I wish I stood up a bit more for what I believe in: Thinking more in the "we" as opposed to the "us vs. them." Equality. Inclusion. Love and kindness. But as a lifelong "people pleaser" I don't want to rock the boat. And then sometimes lives hang in the balance and we have to talk about it. And we have to do something.
In the wake of another and another and yet another in the wave of disproportionate black deaths at the hands of police, I felt helpless. My family has direct ties to law enforcement. Heck, Grandma was a county deputy sheriff. I've heard first-hand how tough and dangerous the job is. But when we look at the statistics, we can't deny that across the country, the system is out of whack, the problem is deep-seated, and it needs to get fixed.

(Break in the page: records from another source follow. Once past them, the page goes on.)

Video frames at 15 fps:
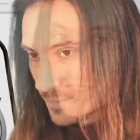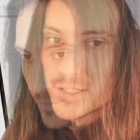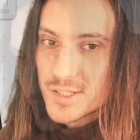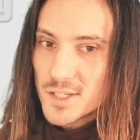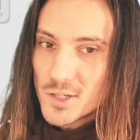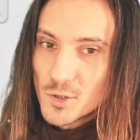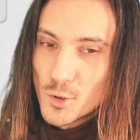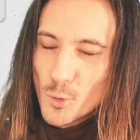
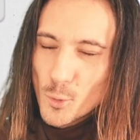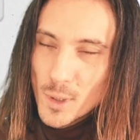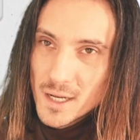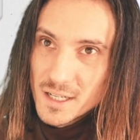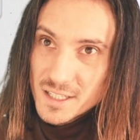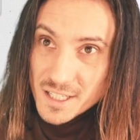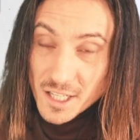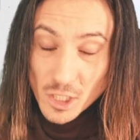So
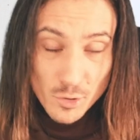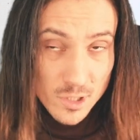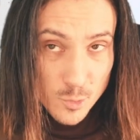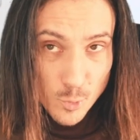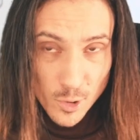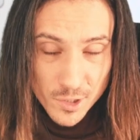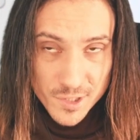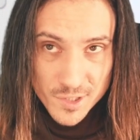it only
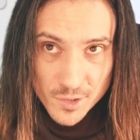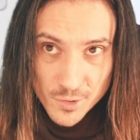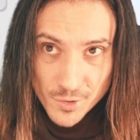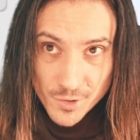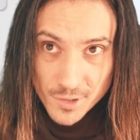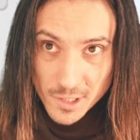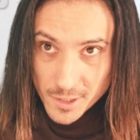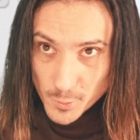works on
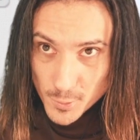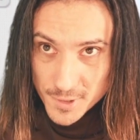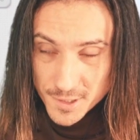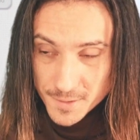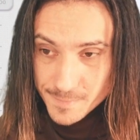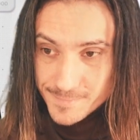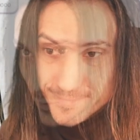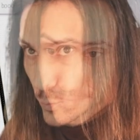
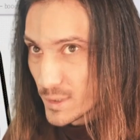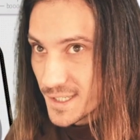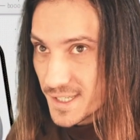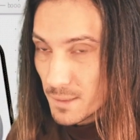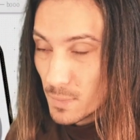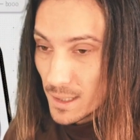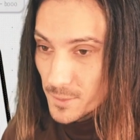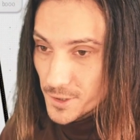Linux, which is a
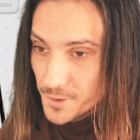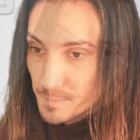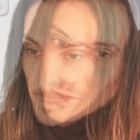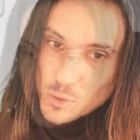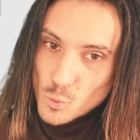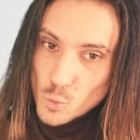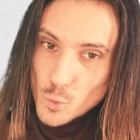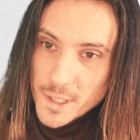bummer.
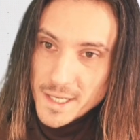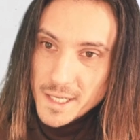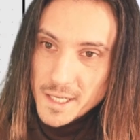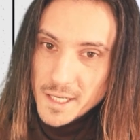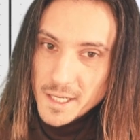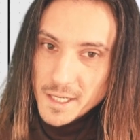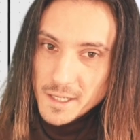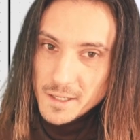
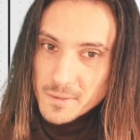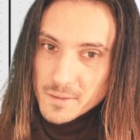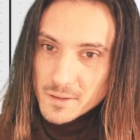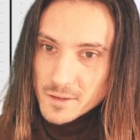We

About the time I was feeling the most helpless, some of my friends in the Broadway community were feeling the same way, many of which are black and have more at stake in this than I can truly comprehend. And they did something. They began to talk and they began to act. A small group (including my pal Amber Iman) put together an evening to raise awareness and open a dialog called Broadway for Black Lives Matter. I offered to help with design, which wasn't needed since they had a fantastic person lined up, but they enthusiastically made me feel like a part of the event as an observer and student. In the weeks after the event, I created this illustration, commemorating the event and those who spoke and sang and danced and taught. It's the bare minimum I could offer, but I look forward to keeping my eyes, ears, and heart open to this effort and learning how to stand with my black brethren and sistren for open dialog and change. In a world that feels more "us vs. them" every day, I stand and move forward with "we."
So, back to these wonderful folks who created this wonderful evening of enlightenment. They have steered this momentum into the creation of the Broadway Advocacy Coalition, combining art and activism and opening the dialog even further. Learn more about them here.
Oh, and while I'm at my own little podium, I'm voting for Hillary Clinton and I hope you do too. The alternative is unconscionable. Period.